=== Record extracts ===
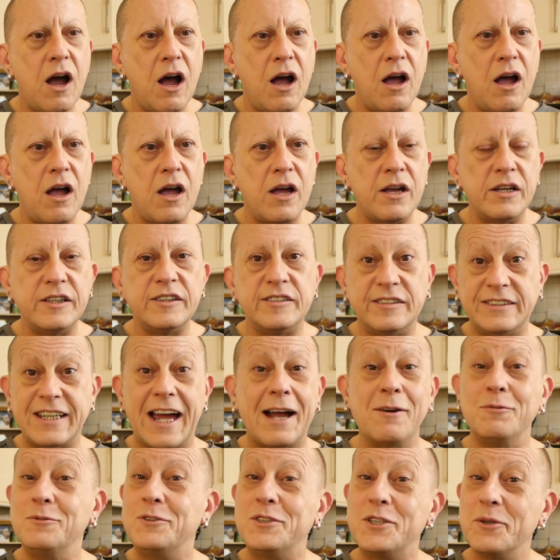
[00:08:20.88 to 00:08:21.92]
uh,
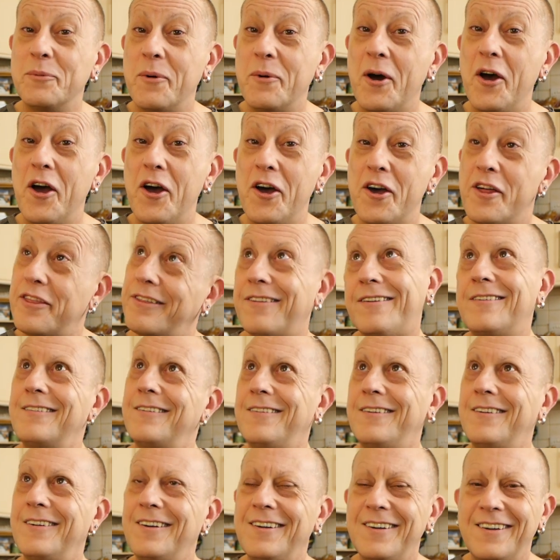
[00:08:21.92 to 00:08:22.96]
down to earth.
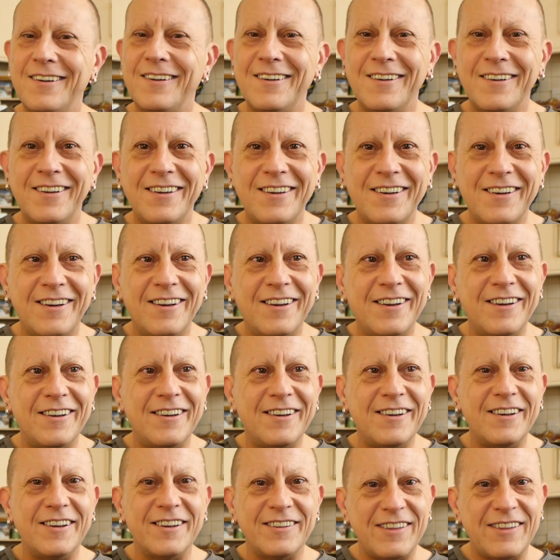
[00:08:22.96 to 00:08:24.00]

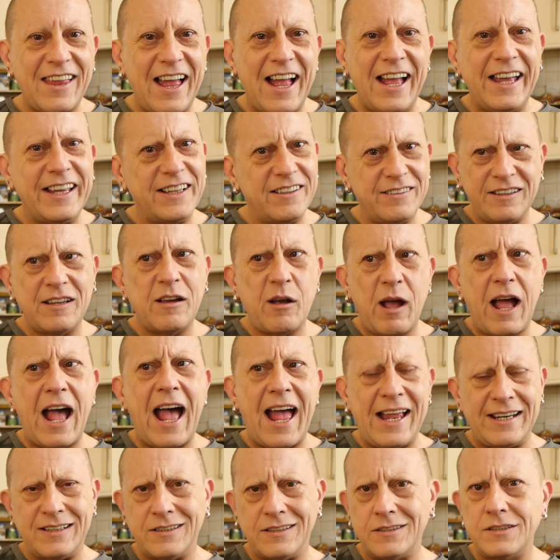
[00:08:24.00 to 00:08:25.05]
Like,
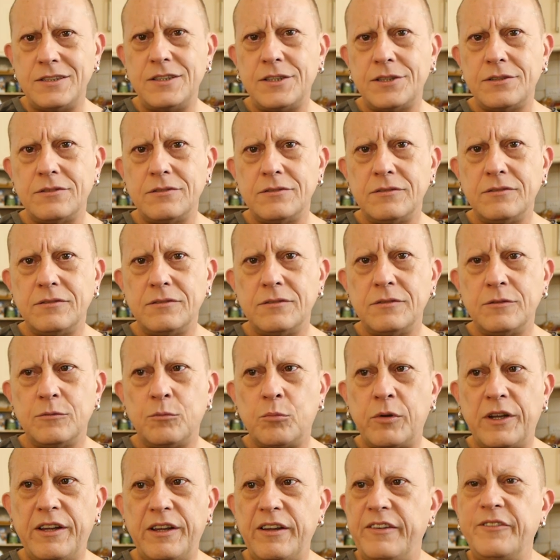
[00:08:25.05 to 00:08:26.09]
and
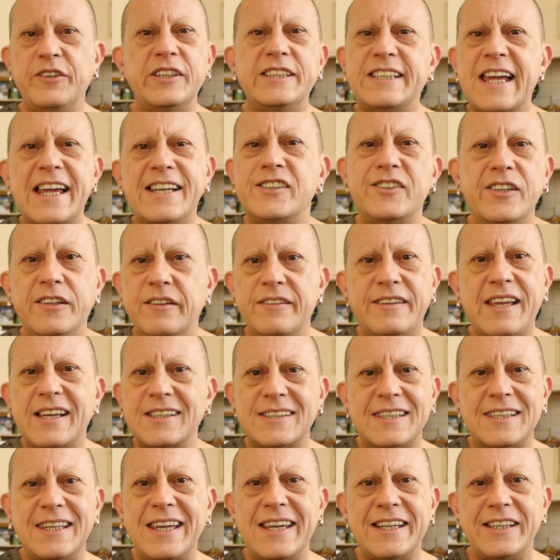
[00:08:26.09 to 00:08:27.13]
if you're dead,
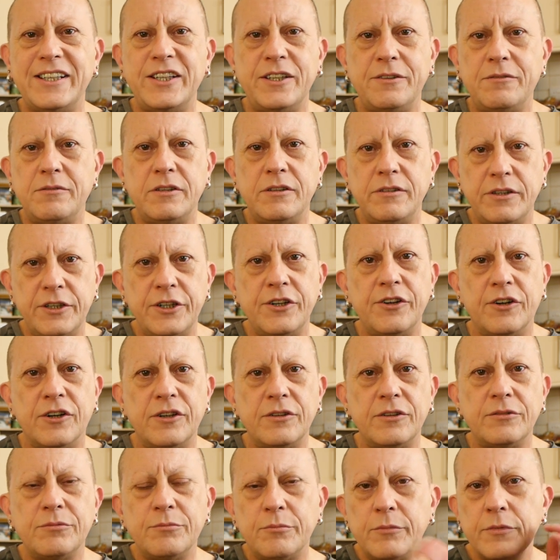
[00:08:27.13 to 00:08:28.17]
that's it. You you
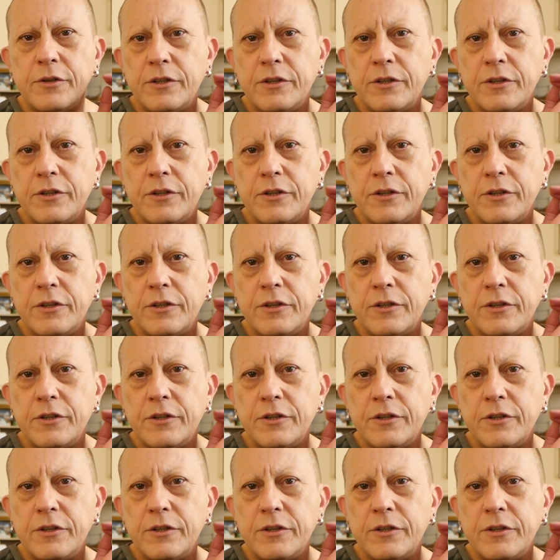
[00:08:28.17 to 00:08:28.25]
know.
===
**How to complete this task**: The copy should hold exactly the lines from the one containing "[00:08:21.92 to 00:08:22.96]" through the final line of the records above, both ends included, and no picture.

**Answer space**:
[00:08:21.92 to 00:08:22.96]
down to earth.
[00:08:22.96 to 00:08:24.00]

[00:08:24.00 to 00:08:25.05]
Like,
[00:08:25.05 to 00:08:26.09]
and
[00:08:26.09 to 00:08:27.13]
if you're dead,
[00:08:27.13 to 00:08:28.17]
that's it. You you
[00:08:28.17 to 00:08:28.25]
know.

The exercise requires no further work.